(What to work on) Without copying any picture, transcribe exactly the lines of the data below from the one containing "[0:13.35-0:14.35]" through the one containing "What the speaker".

(Entries supplied)
────────────────
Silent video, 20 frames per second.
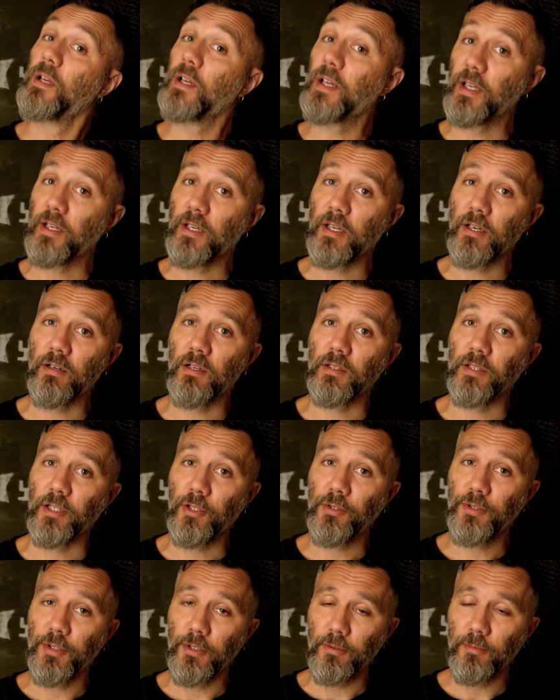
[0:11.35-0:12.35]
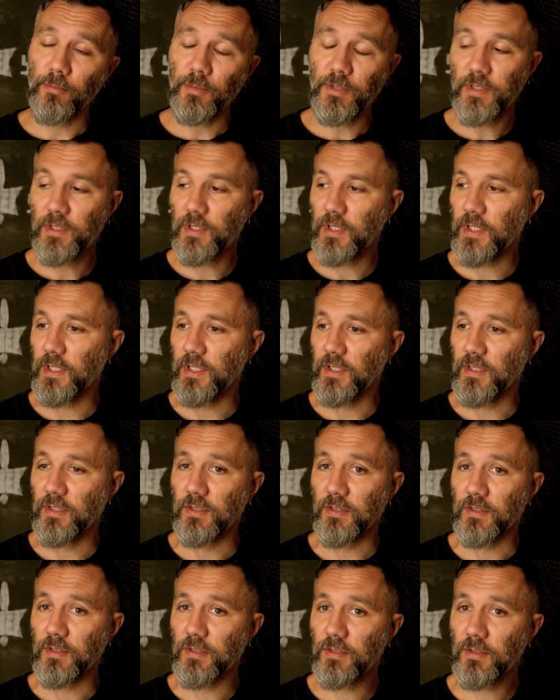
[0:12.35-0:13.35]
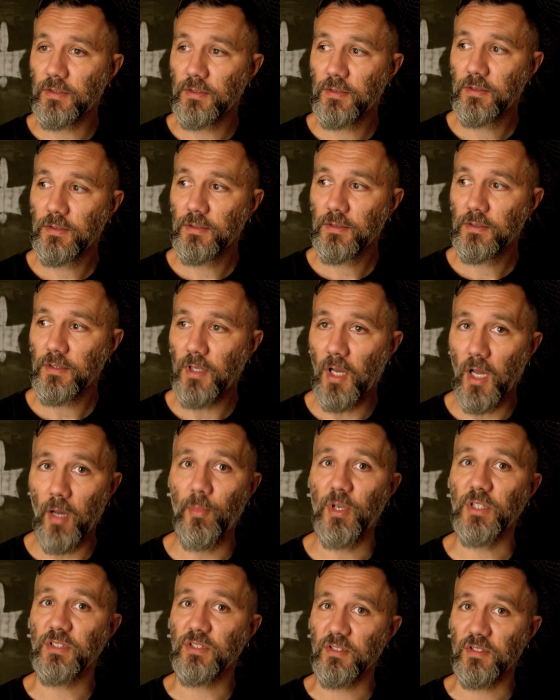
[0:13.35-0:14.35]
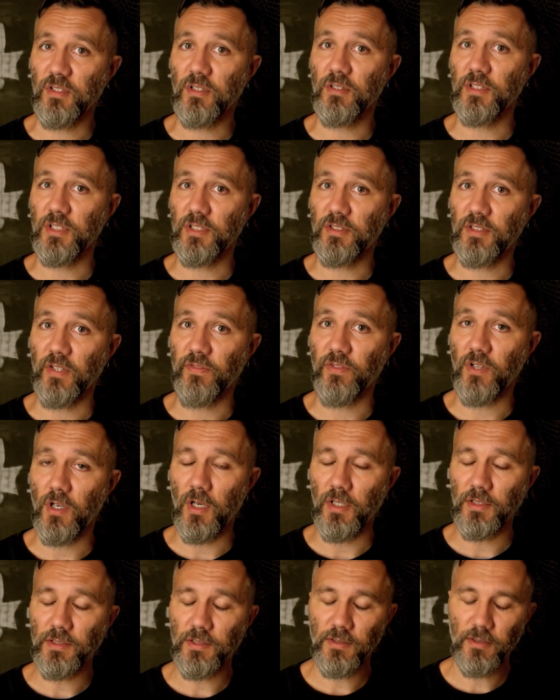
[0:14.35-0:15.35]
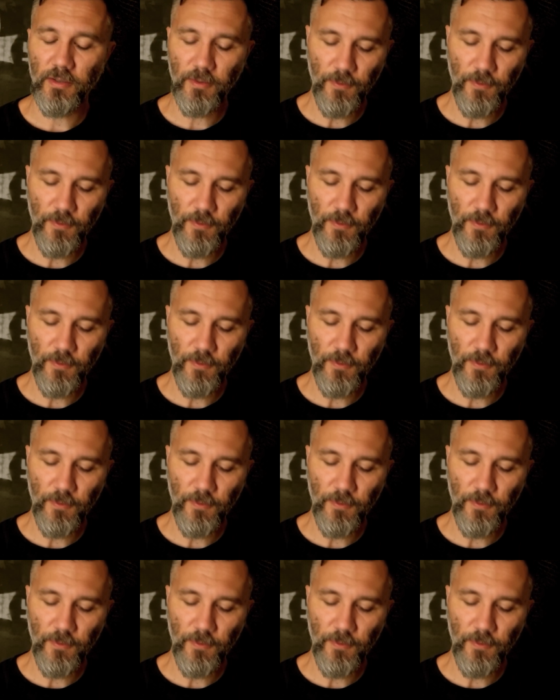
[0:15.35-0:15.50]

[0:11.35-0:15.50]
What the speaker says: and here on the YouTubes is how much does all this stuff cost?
────────────────
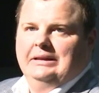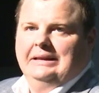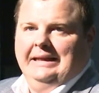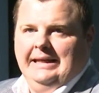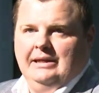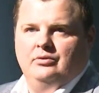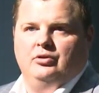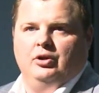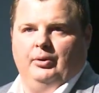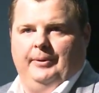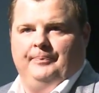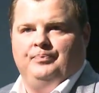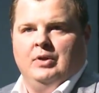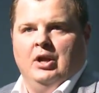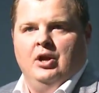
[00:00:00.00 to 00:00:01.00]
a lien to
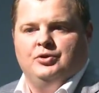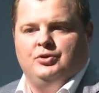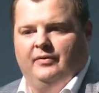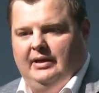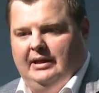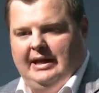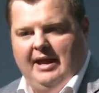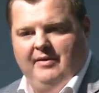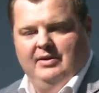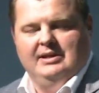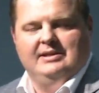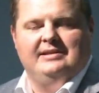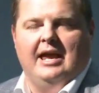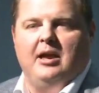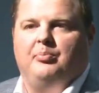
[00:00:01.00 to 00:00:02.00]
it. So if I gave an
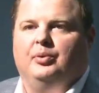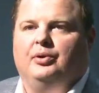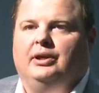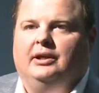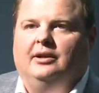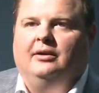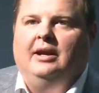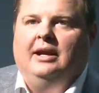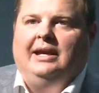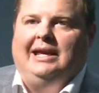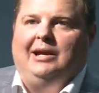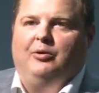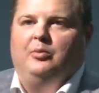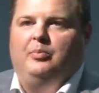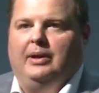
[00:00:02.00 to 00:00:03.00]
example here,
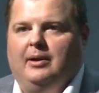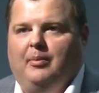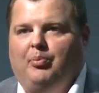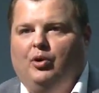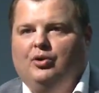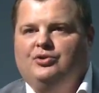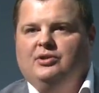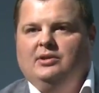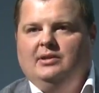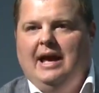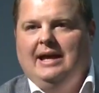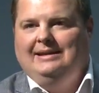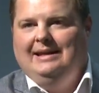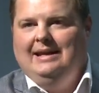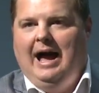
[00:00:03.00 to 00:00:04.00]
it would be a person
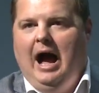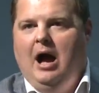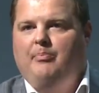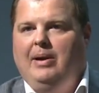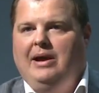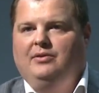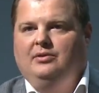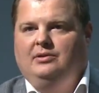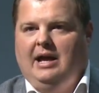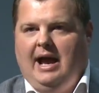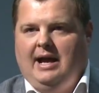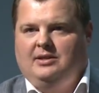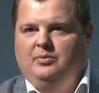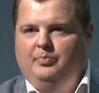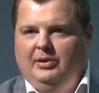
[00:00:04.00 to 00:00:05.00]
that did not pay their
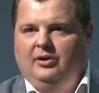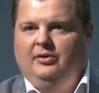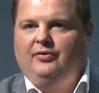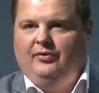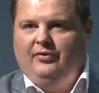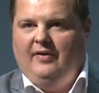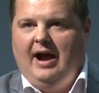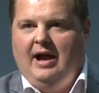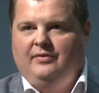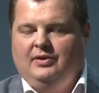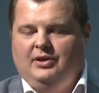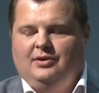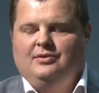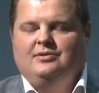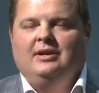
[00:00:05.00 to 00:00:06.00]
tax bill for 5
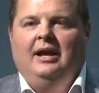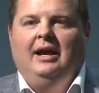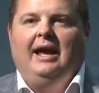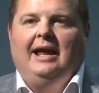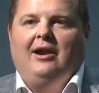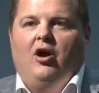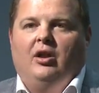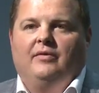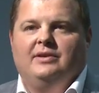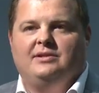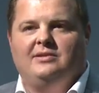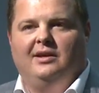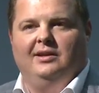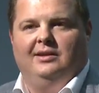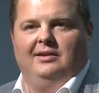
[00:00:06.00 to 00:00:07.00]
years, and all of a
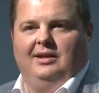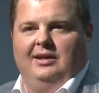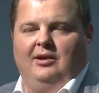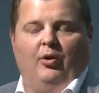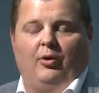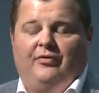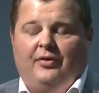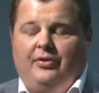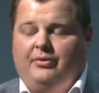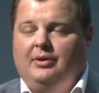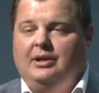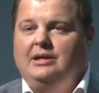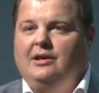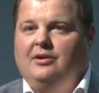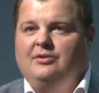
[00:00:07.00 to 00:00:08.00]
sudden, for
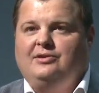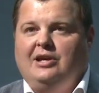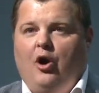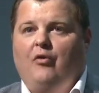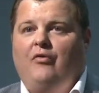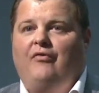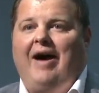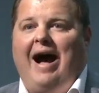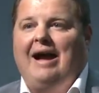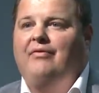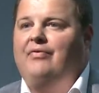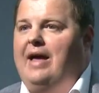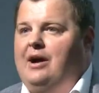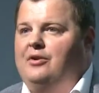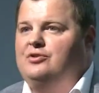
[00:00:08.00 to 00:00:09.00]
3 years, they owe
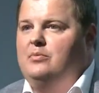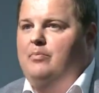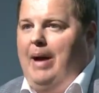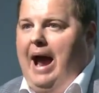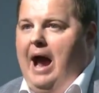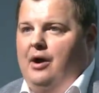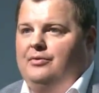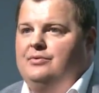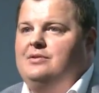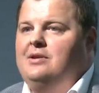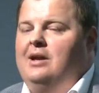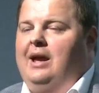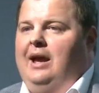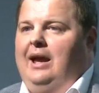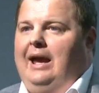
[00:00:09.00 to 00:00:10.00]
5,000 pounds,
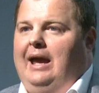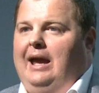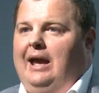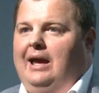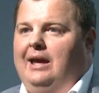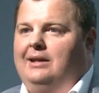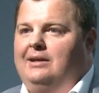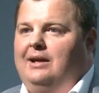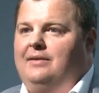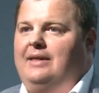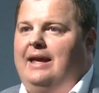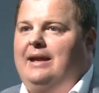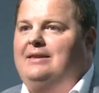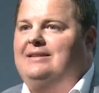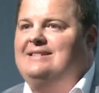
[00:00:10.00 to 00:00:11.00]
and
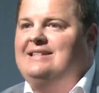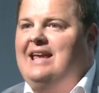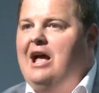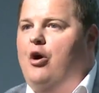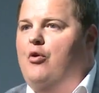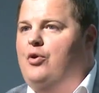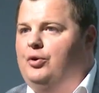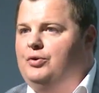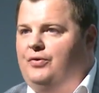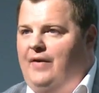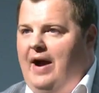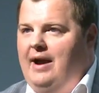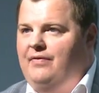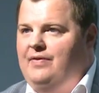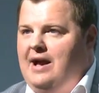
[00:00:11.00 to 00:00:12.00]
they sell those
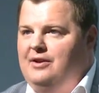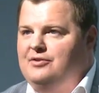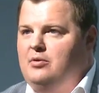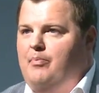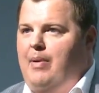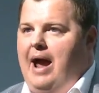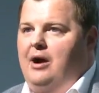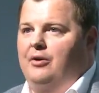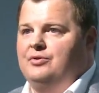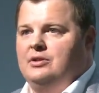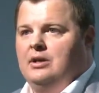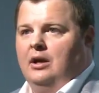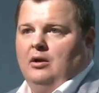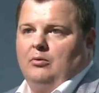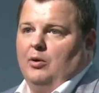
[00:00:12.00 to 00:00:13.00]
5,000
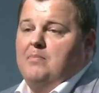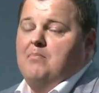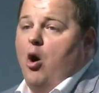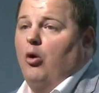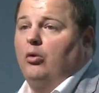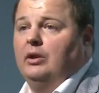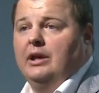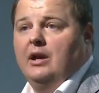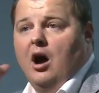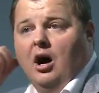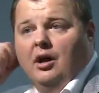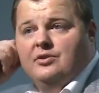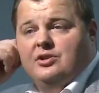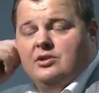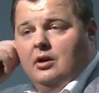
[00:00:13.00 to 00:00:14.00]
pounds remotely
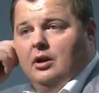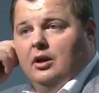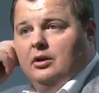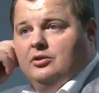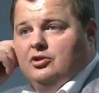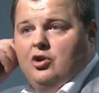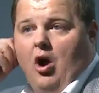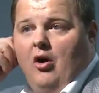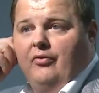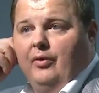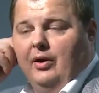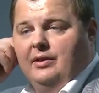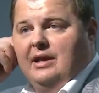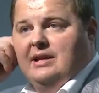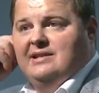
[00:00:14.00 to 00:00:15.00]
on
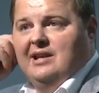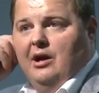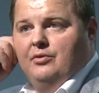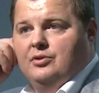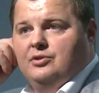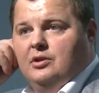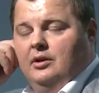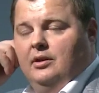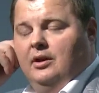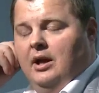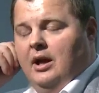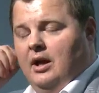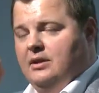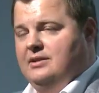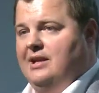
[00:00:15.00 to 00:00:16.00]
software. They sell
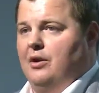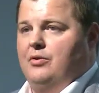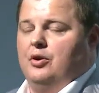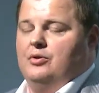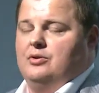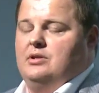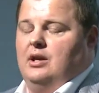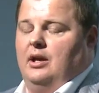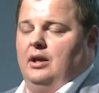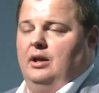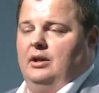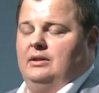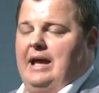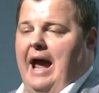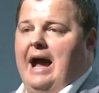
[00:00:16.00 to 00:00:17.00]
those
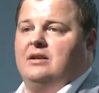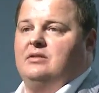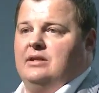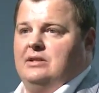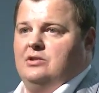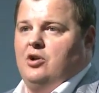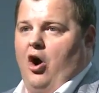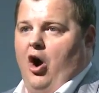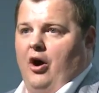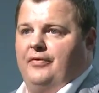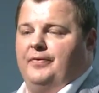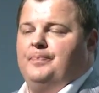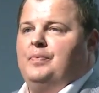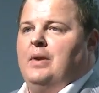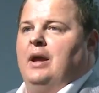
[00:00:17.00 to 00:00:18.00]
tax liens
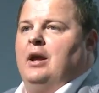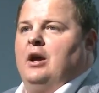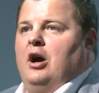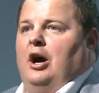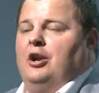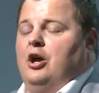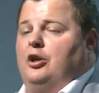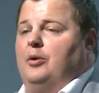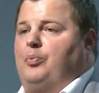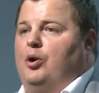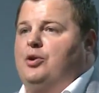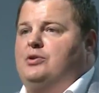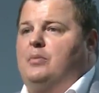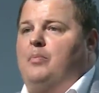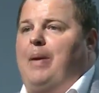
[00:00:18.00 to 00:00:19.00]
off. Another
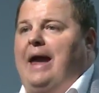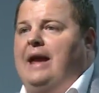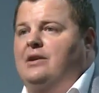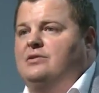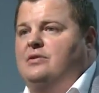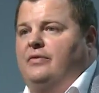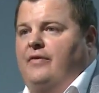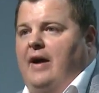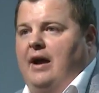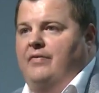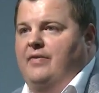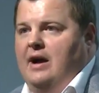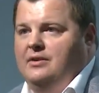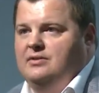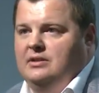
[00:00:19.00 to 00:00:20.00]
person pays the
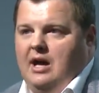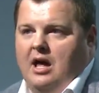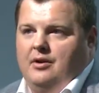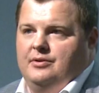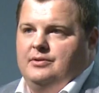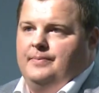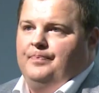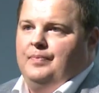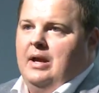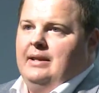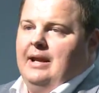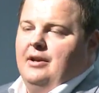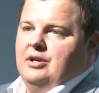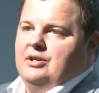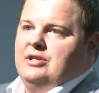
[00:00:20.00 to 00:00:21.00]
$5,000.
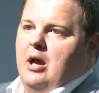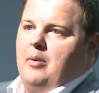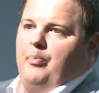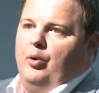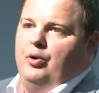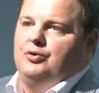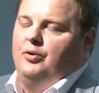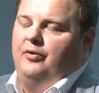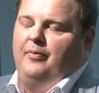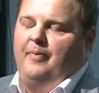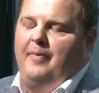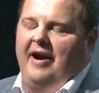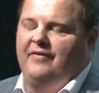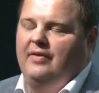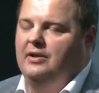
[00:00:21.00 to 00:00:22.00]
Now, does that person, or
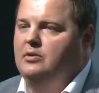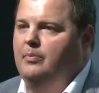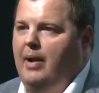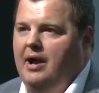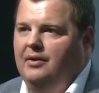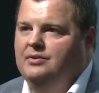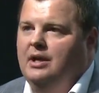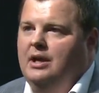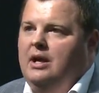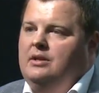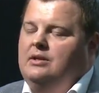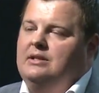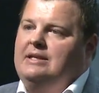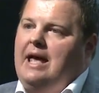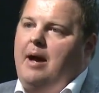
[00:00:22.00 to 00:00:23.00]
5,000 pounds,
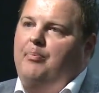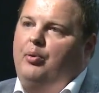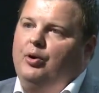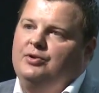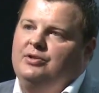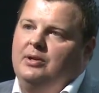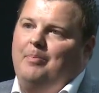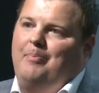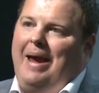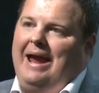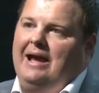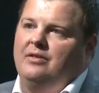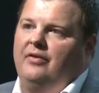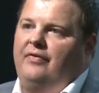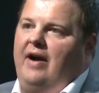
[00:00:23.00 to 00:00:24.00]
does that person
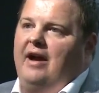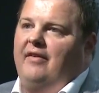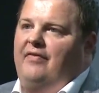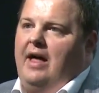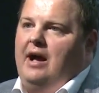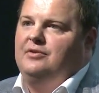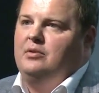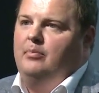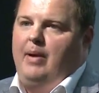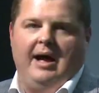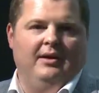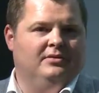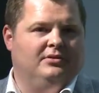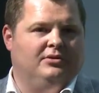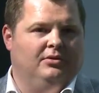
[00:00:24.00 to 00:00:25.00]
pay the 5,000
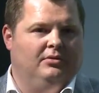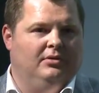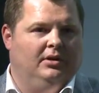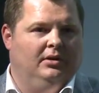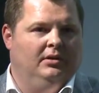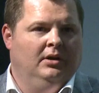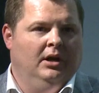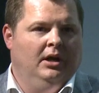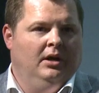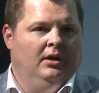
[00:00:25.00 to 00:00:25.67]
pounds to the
────────────────
(Completed task)
[0:13.35-0:14.35]
[0:14.35-0:15.35]
[0:15.35-0:15.50]

[0:11.35-0:15.50]
What the speaker says: and here on the YouTubes is how much does all this stuff cost?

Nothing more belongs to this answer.